Link to Boards with some more discussion [broken link removed]


----------



## undo (1 Feb 2011)

ZapaCard (Dublin City Gift Card, available at Ticketmaster) still works, just used it last week.


----------



## WaterWater (1 Feb 2011)

undo said:


> ZapaCard (Dublin City Gift Card, available at Ticketmaster) still works, just used it last week.


 
Their website could give a little more information. Can you only purchase these from Ticketmaster?


----------



## undo (1 Feb 2011)

WaterWater said:


> Their website could give a little more information. Can you only purchase these from Ticketmaster?
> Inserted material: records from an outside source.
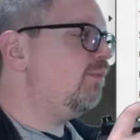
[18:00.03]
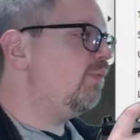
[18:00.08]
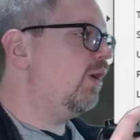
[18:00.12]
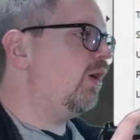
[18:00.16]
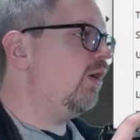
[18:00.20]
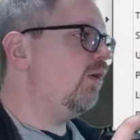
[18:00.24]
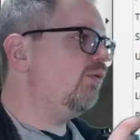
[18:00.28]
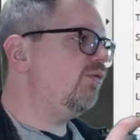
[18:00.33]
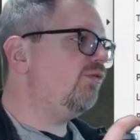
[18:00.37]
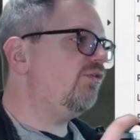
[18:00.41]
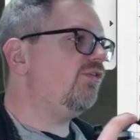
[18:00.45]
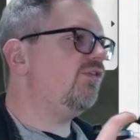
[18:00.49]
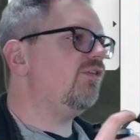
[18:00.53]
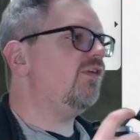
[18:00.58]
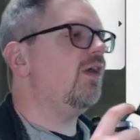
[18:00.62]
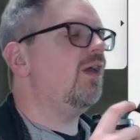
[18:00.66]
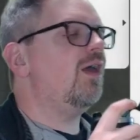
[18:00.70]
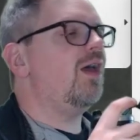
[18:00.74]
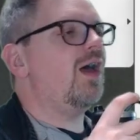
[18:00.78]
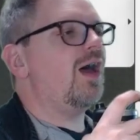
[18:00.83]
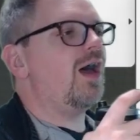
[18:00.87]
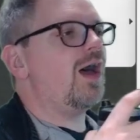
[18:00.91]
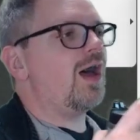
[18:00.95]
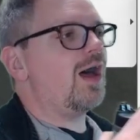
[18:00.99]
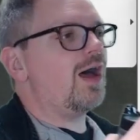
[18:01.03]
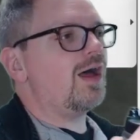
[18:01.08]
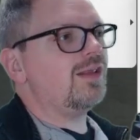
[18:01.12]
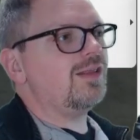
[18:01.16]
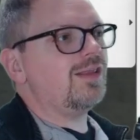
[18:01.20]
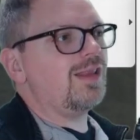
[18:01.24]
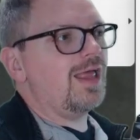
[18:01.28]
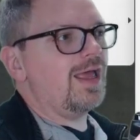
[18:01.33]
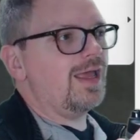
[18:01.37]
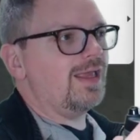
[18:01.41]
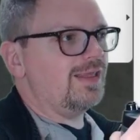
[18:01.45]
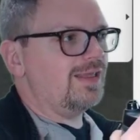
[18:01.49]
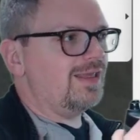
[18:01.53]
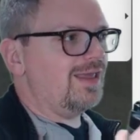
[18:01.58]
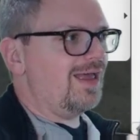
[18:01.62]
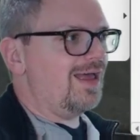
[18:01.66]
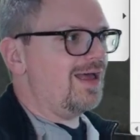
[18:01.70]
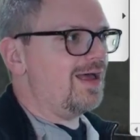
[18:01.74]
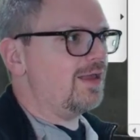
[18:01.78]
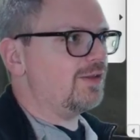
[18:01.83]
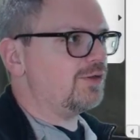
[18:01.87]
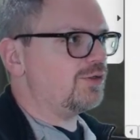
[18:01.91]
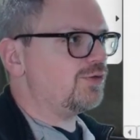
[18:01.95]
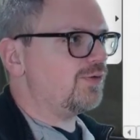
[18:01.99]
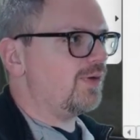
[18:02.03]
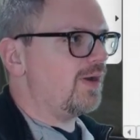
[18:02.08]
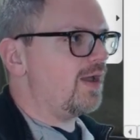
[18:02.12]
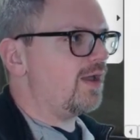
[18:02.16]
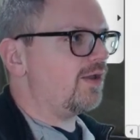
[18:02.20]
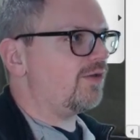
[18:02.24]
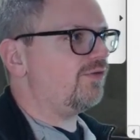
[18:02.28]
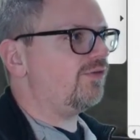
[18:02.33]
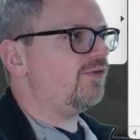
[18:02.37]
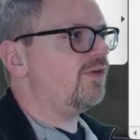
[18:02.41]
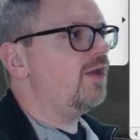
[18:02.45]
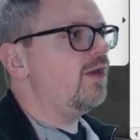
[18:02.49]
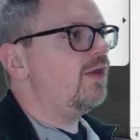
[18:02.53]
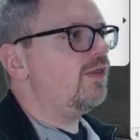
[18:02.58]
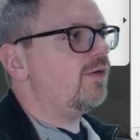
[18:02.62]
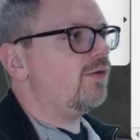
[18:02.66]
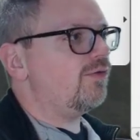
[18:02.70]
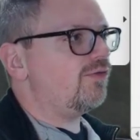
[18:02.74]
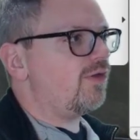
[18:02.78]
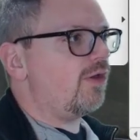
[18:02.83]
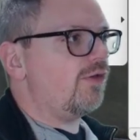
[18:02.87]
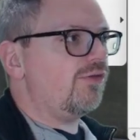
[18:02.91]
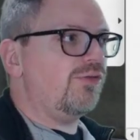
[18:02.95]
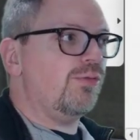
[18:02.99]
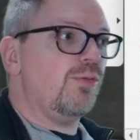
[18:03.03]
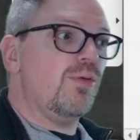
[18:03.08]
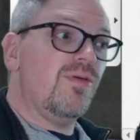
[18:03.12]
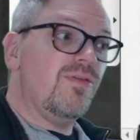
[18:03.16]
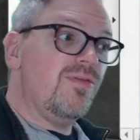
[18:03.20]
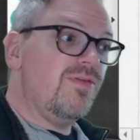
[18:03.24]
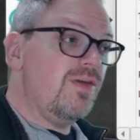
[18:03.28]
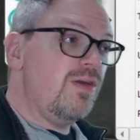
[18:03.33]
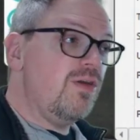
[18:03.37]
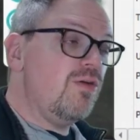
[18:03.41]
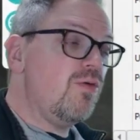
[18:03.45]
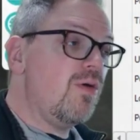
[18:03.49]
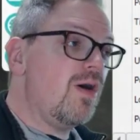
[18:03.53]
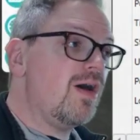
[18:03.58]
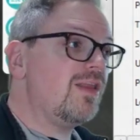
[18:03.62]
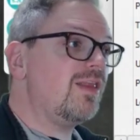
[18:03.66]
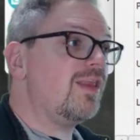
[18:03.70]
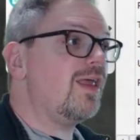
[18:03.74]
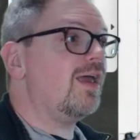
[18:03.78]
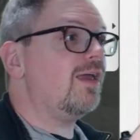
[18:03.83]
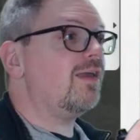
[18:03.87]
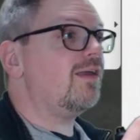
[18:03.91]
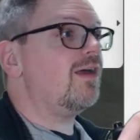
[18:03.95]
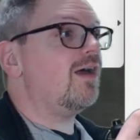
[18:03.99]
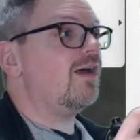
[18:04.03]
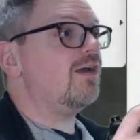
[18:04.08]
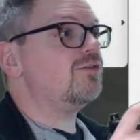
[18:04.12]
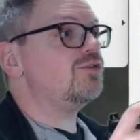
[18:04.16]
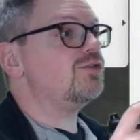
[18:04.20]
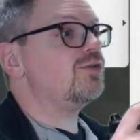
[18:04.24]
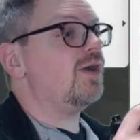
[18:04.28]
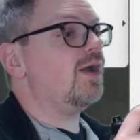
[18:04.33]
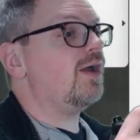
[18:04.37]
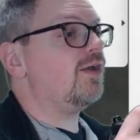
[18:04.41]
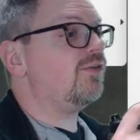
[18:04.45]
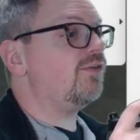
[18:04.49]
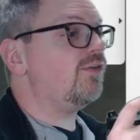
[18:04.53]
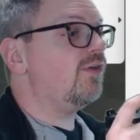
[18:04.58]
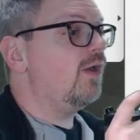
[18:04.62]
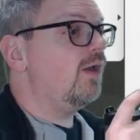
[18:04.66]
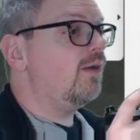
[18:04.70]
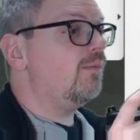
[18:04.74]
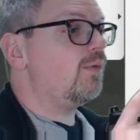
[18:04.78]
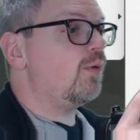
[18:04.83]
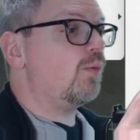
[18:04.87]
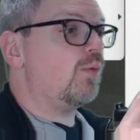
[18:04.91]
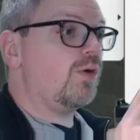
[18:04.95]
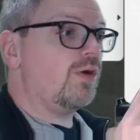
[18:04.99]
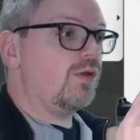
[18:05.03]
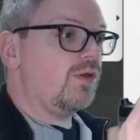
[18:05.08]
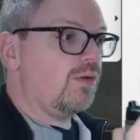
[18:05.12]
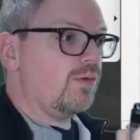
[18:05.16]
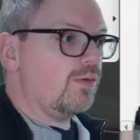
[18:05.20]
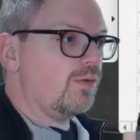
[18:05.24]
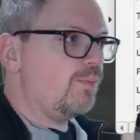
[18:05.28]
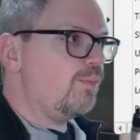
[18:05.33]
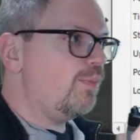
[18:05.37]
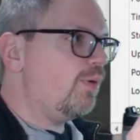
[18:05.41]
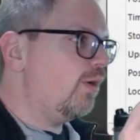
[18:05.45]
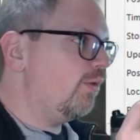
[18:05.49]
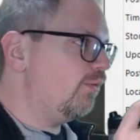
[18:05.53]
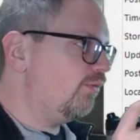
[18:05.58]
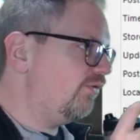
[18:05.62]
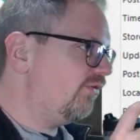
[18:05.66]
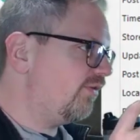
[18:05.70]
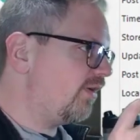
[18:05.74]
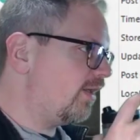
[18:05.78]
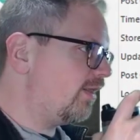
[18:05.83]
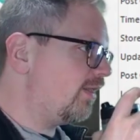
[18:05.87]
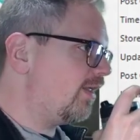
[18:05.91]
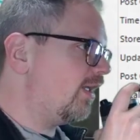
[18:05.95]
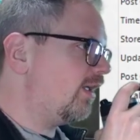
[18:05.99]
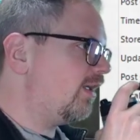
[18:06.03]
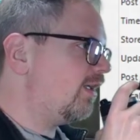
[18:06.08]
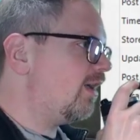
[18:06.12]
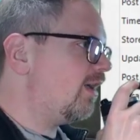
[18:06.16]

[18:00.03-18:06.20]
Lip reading: Post Online Contracts. There's also a View Online Contracts, but we're going to go to Post Online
Their website is not really meant to be consumer-facing. They provide backend services that can then be used to provide all sorts of gift cards. It seems that so far, they have Dublin City and some other place in Belgium as clients. So you never buy a card from ZapaCard directly, you get it from a Dublin City outlet. Right now, this seems to be Ticketmaster in central Dublin only, yes.


----------



## bowringi (21 Mar 2011)

I also use the Neteller Net+ card, and have done so for over a year now, saving a lot on Ryanair charges.  The card itself has no fees associated (unless you use it at an ATM).  As with Stronge, I keep a relatively low balance on the card.  Topping up by bank transfer is free, and if you need to top up in a hurry to book a flight, it is 1.75% from a credit card.  However, it needs to be a pretty expensive flight before 1.75% becomes more than the Ryanair charge of EUR 5 per person per flight segment.


----------



## moonman (6 Apr 2011)

it is 6euro since march 9th.


----------



## elcato (7 Apr 2011)

> The card itself has no fees associated (unless you use it at an ATM).
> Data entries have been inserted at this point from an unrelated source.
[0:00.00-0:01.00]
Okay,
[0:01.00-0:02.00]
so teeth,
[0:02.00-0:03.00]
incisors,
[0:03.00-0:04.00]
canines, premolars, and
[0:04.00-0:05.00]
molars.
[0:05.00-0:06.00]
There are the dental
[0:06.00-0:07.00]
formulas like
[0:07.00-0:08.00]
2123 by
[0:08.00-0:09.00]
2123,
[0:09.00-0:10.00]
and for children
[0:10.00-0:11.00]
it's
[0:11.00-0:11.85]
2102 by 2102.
Is the government tax to be paid ? Can you clarify how easy it is to open and close this as there's no guarantee Ryanair will continue to support it.


----------



## moonman (7 Apr 2011)

elcato if you go to netellers or moneybookers web site it will give you all the info. i have a moneybookers card and if one wants to finish its easy , just spend whats left on the card in any store who accept mastercard , and proceed to leave via the site.


----------